Özellikle hükümet kanadının savaşı içerideki muhalifleri sindirmek için fırsata çevirdiğine dair gelişmeler arttıkça ve maalesef cepheden kötü haberler geldikçe, ‘yurtta barış, dünyada barış’ fikrini savunan demokratlar, Atatürkçüler, solcular, CHP’liler; şimdi ‘susuyor’ gibi görünse de sesini yükseltecektir. Tıpkı, ‘Yenikapı Ruhu’ dönemi gibi, tıpkı ‘dokunulmazlıklara evet’ denilmesi gibi, bu konuda da kısa süre içinde doğru tutumun AKP’nin dış politikasının bir bütün olarak eleştirilmesi olduğu anlaşılacaktır diye düşünüyorum.

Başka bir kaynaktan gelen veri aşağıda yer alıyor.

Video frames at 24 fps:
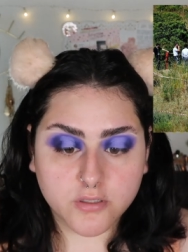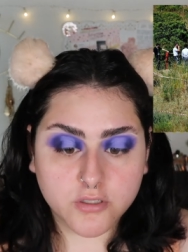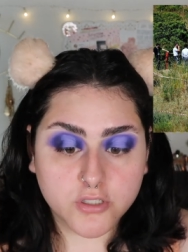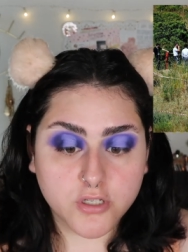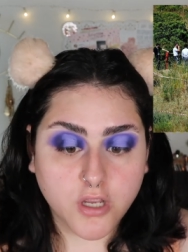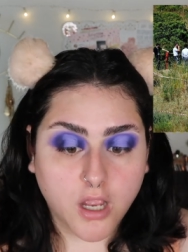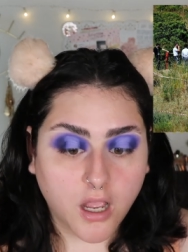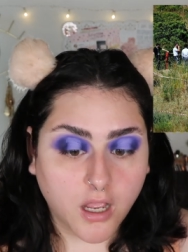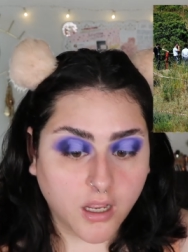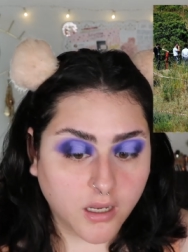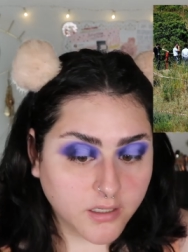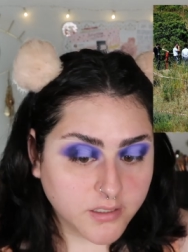
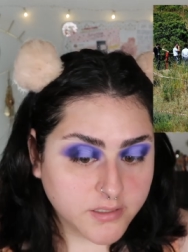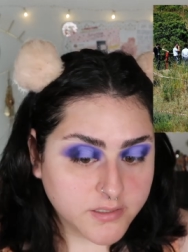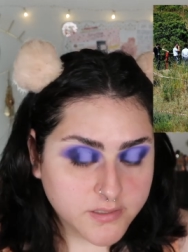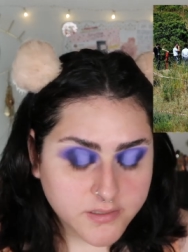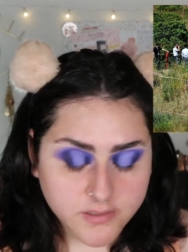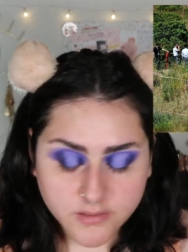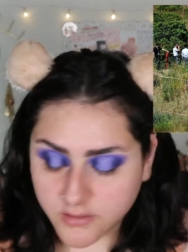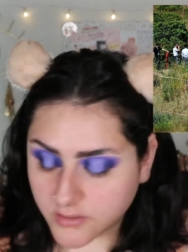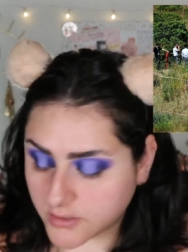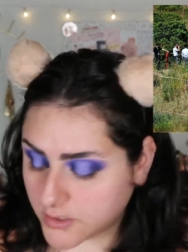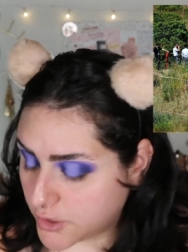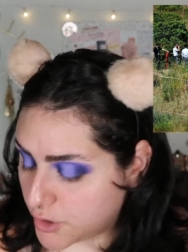dogs
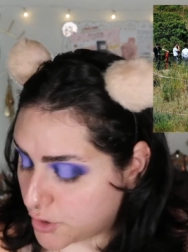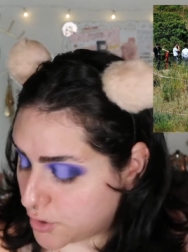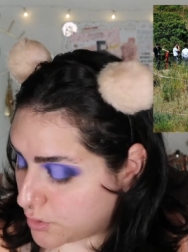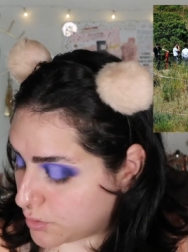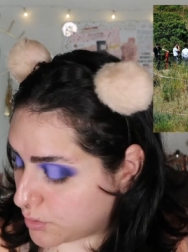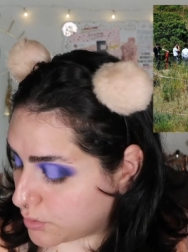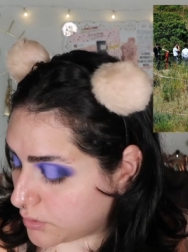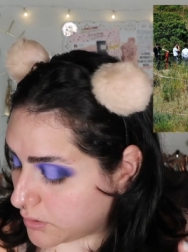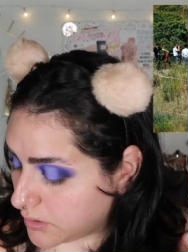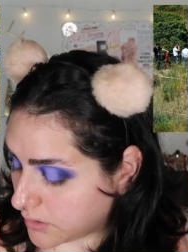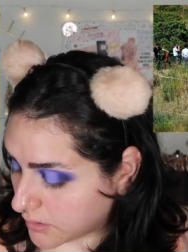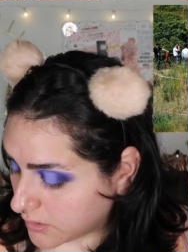
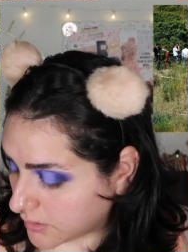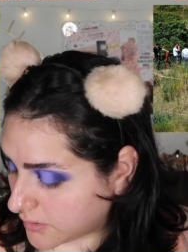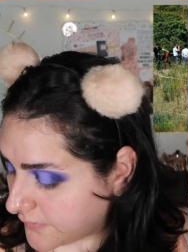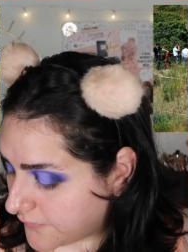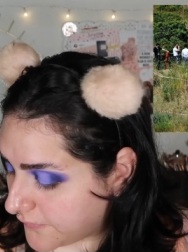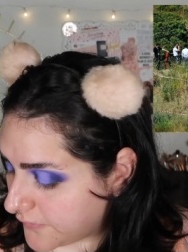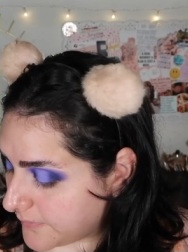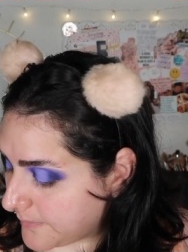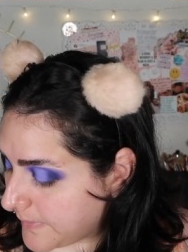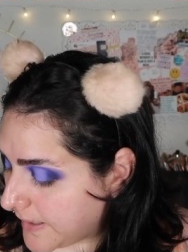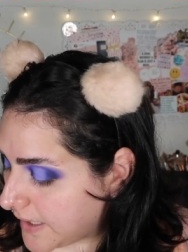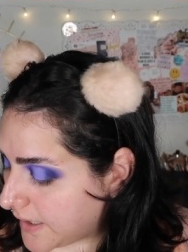to look
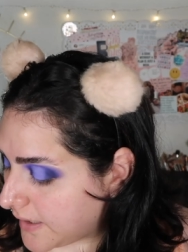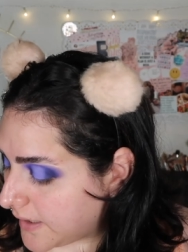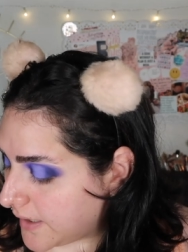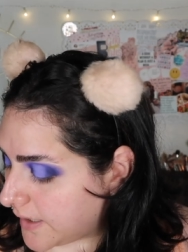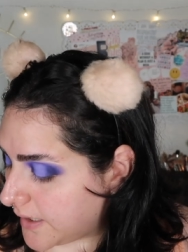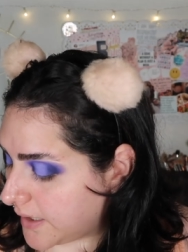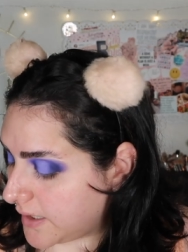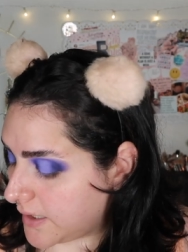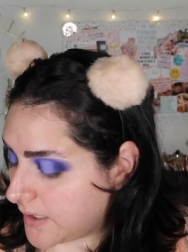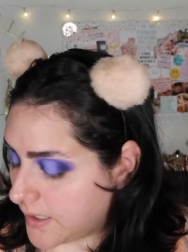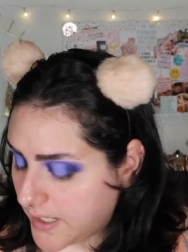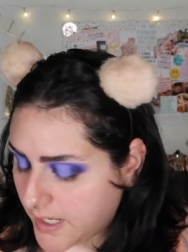for
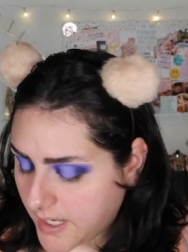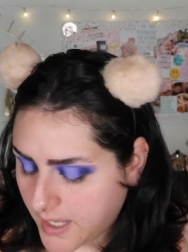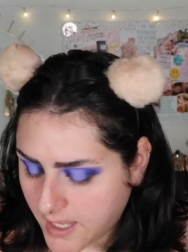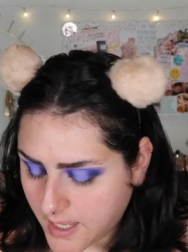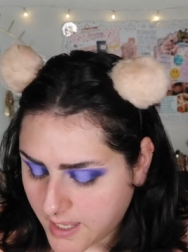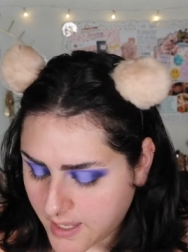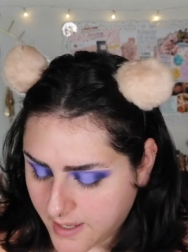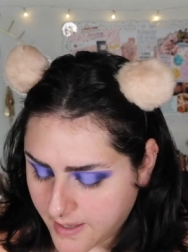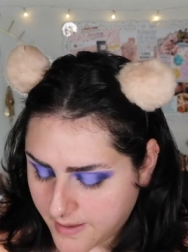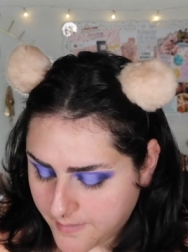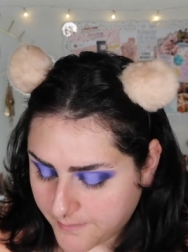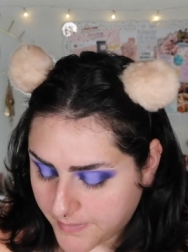Madeleine
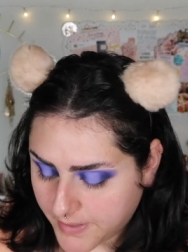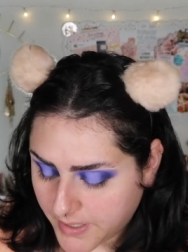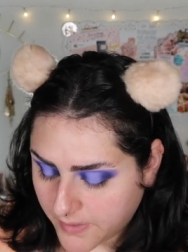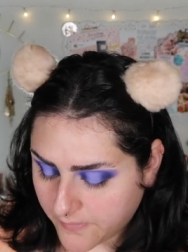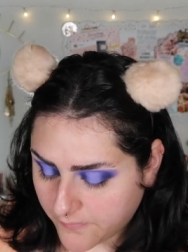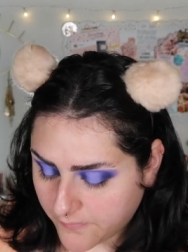um, but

Maalesef şunu da eklemeliyim ki, CHP’li vekil ve yöneticilerdeki bu ‘kaygılı’ sessizliğin bir diğer nedeni de 3-4 Şubat’ta yapılacak olan CHP Genel Kurultayı’na az süre kalmış olması…

Tüm bunlar bir yana; öncelikle ‘Savaşa hayır’ diyenlerin gözaltına alınıp, sosyal medyadan ‘hain’ ilan edilmelerine ve savaş karşıtı eylemlerin yasaklanmasına dair sorularımıza hiç tereddüt etmeden cevap veren İzmir milletvekilleri Atila Sertel, Musa Çam, Mustafa Balbay, Tacettin Bayır ve Zeynep Altıok’u gönülden kutluyorum. Diğer İzmir milletvekilleri tereddüt etti diye anlaşılmasın, haberi yaparken bu milletvekillerine ulaşabildik ve görüş aldık.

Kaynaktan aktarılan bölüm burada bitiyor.